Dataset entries
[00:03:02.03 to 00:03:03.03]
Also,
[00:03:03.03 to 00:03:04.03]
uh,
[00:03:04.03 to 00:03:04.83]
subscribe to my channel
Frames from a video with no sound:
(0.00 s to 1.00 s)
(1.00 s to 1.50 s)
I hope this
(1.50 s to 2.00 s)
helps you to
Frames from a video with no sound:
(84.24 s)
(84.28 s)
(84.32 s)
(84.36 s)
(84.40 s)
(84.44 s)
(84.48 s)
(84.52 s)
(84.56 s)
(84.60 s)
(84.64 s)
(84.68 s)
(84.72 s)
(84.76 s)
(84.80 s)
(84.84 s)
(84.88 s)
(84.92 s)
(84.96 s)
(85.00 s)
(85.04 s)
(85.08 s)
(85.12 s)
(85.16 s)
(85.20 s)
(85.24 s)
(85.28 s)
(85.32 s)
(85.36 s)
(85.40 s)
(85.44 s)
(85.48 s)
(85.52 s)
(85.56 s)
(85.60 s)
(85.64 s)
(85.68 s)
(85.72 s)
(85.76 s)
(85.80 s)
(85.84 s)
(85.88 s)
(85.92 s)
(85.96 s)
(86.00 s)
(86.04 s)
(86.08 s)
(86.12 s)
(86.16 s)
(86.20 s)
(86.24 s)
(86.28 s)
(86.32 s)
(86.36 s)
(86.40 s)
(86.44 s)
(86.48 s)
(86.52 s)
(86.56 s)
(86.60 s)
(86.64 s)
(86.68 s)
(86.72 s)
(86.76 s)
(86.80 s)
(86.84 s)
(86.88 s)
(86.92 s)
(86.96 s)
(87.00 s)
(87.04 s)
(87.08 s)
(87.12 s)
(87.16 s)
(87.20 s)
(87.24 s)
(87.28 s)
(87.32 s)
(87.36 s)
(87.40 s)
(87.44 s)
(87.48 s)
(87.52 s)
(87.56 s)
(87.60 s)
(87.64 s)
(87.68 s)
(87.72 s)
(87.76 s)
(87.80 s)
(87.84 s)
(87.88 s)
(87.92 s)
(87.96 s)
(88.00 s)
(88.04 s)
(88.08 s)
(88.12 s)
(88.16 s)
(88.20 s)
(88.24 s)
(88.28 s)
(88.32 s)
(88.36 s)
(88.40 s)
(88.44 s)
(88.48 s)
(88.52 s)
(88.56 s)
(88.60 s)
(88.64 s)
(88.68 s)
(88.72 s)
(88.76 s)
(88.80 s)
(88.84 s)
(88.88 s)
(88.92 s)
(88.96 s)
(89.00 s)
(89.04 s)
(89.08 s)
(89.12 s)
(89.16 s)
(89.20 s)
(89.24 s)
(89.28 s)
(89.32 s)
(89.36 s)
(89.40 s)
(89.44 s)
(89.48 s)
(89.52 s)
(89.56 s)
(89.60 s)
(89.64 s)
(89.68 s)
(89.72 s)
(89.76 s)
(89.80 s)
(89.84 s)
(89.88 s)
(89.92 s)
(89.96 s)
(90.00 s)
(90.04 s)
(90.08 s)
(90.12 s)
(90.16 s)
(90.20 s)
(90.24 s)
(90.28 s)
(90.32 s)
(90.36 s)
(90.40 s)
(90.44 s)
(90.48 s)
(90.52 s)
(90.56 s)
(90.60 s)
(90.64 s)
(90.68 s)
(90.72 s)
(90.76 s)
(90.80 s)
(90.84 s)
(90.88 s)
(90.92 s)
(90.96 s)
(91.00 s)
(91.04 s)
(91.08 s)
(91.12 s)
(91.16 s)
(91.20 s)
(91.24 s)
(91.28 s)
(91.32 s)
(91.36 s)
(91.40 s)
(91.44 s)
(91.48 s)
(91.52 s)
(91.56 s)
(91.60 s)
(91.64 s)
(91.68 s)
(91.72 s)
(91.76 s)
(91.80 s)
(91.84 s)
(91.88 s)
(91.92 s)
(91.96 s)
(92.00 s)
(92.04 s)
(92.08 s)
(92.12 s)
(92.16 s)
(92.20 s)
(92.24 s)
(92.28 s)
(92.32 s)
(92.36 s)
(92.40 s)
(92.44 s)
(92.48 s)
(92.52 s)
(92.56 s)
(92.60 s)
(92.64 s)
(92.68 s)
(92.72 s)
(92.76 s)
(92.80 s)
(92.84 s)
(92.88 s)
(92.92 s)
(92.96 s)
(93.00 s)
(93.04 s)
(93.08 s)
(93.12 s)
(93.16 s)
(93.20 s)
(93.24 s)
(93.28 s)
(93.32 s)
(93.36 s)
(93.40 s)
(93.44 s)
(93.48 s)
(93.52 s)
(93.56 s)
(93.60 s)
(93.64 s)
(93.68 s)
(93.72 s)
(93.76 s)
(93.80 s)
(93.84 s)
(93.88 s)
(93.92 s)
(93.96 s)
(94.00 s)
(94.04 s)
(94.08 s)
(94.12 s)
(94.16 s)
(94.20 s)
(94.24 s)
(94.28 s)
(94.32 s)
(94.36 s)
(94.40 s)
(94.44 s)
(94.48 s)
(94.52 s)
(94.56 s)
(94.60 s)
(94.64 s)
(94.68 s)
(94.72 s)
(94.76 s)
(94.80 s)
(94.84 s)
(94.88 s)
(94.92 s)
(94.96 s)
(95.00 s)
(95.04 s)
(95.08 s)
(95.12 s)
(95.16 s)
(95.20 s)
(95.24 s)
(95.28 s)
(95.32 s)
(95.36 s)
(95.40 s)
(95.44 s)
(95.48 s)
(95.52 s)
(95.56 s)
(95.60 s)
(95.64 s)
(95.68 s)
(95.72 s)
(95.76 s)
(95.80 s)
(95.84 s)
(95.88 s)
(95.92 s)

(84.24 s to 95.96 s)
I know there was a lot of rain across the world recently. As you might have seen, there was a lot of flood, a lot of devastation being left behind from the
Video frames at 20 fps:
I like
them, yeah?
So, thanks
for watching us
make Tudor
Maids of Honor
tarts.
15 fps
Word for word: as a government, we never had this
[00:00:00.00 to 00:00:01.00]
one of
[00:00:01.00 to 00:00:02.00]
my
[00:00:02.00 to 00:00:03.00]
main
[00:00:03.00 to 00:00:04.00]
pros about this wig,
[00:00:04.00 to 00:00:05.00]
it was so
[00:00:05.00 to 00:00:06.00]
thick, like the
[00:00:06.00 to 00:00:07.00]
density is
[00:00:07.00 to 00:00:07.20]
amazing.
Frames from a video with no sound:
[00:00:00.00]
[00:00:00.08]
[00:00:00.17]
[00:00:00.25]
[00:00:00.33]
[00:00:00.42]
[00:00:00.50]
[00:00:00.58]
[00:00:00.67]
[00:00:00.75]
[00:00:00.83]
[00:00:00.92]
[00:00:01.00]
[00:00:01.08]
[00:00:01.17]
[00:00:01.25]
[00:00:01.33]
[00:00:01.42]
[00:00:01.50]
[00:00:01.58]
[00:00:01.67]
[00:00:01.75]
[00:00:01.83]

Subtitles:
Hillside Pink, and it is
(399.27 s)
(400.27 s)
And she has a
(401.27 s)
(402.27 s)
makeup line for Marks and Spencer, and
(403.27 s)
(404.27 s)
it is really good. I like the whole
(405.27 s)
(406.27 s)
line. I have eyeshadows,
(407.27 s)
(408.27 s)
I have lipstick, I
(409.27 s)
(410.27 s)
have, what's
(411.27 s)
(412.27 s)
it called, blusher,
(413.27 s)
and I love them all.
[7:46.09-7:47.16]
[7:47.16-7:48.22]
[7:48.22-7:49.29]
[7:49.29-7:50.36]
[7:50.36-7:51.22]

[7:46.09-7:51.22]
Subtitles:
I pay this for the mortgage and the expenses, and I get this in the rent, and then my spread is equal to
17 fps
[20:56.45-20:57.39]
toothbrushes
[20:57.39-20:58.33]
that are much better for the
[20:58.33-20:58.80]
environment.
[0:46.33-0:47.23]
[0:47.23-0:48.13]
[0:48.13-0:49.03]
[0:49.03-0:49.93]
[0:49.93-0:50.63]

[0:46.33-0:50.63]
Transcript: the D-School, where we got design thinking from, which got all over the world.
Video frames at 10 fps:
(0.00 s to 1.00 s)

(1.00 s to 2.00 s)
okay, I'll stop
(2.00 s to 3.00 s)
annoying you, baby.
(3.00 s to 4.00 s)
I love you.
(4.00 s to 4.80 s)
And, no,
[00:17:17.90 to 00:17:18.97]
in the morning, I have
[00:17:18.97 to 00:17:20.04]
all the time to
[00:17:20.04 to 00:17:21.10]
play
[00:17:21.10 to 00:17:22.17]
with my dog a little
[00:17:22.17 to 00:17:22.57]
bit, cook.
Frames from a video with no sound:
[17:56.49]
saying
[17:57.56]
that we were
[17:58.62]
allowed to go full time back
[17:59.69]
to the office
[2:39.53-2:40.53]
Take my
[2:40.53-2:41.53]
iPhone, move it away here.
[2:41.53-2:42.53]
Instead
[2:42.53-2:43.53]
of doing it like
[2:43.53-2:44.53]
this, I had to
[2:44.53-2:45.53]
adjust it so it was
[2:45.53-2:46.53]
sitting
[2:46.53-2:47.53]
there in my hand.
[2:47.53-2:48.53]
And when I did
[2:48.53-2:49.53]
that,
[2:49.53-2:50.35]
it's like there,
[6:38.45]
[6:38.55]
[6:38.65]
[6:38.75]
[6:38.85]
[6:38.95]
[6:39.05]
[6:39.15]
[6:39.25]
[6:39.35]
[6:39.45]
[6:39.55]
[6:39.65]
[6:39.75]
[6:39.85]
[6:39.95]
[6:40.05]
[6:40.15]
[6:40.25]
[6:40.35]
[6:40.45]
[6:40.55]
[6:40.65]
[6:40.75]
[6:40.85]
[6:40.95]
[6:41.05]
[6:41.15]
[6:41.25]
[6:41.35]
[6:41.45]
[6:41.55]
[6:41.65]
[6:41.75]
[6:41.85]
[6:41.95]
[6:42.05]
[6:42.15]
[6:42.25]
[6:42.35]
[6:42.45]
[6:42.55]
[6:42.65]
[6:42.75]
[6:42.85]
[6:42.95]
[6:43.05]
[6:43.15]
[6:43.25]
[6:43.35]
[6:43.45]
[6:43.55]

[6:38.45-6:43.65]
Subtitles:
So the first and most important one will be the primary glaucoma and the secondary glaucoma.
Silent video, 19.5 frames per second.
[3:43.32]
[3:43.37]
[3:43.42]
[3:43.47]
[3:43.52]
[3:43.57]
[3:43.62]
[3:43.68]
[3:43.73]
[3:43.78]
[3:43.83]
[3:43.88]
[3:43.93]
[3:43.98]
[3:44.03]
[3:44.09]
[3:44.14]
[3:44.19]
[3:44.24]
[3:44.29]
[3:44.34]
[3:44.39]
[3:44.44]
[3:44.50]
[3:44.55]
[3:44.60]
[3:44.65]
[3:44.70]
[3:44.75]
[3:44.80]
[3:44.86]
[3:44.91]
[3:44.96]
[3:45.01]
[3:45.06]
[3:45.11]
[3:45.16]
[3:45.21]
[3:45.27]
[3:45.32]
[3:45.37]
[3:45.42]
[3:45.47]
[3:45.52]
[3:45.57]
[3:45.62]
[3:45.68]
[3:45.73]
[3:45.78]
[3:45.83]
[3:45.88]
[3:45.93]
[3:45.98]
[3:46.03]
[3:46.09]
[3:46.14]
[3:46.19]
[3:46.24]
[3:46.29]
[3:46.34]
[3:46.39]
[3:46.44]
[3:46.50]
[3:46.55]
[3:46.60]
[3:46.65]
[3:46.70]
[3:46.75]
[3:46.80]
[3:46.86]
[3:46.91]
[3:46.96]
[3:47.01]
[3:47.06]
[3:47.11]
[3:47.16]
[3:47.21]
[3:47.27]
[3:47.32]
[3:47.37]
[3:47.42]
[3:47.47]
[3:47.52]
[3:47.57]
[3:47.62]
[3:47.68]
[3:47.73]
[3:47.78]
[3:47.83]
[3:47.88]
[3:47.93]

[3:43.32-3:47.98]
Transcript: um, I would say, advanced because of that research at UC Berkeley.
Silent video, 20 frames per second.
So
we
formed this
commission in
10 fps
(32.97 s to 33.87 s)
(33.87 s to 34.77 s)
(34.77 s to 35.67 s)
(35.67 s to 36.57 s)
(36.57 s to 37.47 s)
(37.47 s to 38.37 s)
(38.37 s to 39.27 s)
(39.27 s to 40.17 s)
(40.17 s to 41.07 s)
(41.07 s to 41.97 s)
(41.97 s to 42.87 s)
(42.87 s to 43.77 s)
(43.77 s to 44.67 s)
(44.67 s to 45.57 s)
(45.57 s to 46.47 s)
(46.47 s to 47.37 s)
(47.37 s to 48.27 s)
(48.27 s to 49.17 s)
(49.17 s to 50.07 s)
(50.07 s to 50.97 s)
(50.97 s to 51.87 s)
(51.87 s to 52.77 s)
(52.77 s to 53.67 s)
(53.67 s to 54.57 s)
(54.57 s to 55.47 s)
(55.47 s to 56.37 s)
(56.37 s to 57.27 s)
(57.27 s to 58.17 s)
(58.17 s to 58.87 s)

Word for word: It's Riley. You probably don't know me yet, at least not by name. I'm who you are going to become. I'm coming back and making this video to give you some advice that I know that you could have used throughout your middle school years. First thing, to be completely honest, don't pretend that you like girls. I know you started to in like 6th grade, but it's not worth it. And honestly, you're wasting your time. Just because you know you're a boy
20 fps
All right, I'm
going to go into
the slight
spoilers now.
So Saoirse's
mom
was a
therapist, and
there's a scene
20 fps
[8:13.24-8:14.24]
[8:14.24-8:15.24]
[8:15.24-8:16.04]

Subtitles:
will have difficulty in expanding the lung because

# Required action
Using the records above, restate word for word the lines from the one with "[00:00:07.00 to 00:00:07.20]" through the one with "Transcript: the D-School, where", both included.

# Answer for this exercise
[00:00:07.00 to 00:00:07.20]
amazing.
Frames from a video with no sound:
[00:00:00.00]
[00:00:00.08]
[00:00:00.17]
[00:00:00.25]
[00:00:00.33]
[00:00:00.42]
[00:00:00.50]
[00:00:00.58]
[00:00:00.67]
[00:00:00.75]
[00:00:00.83]
[00:00:00.92]
[00:00:01.00]
[00:00:01.08]
[00:00:01.17]
[00:00:01.25]
[00:00:01.33]
[00:00:01.42]
[00:00:01.50]
[00:00:01.58]
[00:00:01.67]
[00:00:01.75]
[00:00:01.83]

Subtitles:
Hillside Pink, and it is
(399.27 s)
(400.27 s)
And she has a
(401.27 s)
(402.27 s)
makeup line for Marks and Spencer, and
(403.27 s)
(404.27 s)
it is really good. I like the whole
(405.27 s)
(406.27 s)
line. I have eyeshadows,
(407.27 s)
(408.27 s)
I have lipstick, I
(409.27 s)
(410.27 s)
have, what's
(411.27 s)
(412.27 s)
it called, blusher,
(413.27 s)
and I love them all.
[7:46.09-7:47.16]
[7:47.16-7:48.22]
[7:48.22-7:49.29]
[7:49.29-7:50.36]
[7:50.36-7:51.22]

[7:46.09-7:51.22]
Subtitles:
I pay this for the mortgage and the expenses, and I get this in the rent, and then my spread is equal to
17 fps
[20:56.45-20:57.39]
toothbrushes
[20:57.39-20:58.33]
that are much better for the
[20:58.33-20:58.80]
environment.
[0:46.33-0:47.23]
[0:47.23-0:48.13]
[0:48.13-0:49.03]
[0:49.03-0:49.93]
[0:49.93-0:50.63]

[0:46.33-0:50.63]
Transcript: the D-School, where we got design thinking from, which got all over the world.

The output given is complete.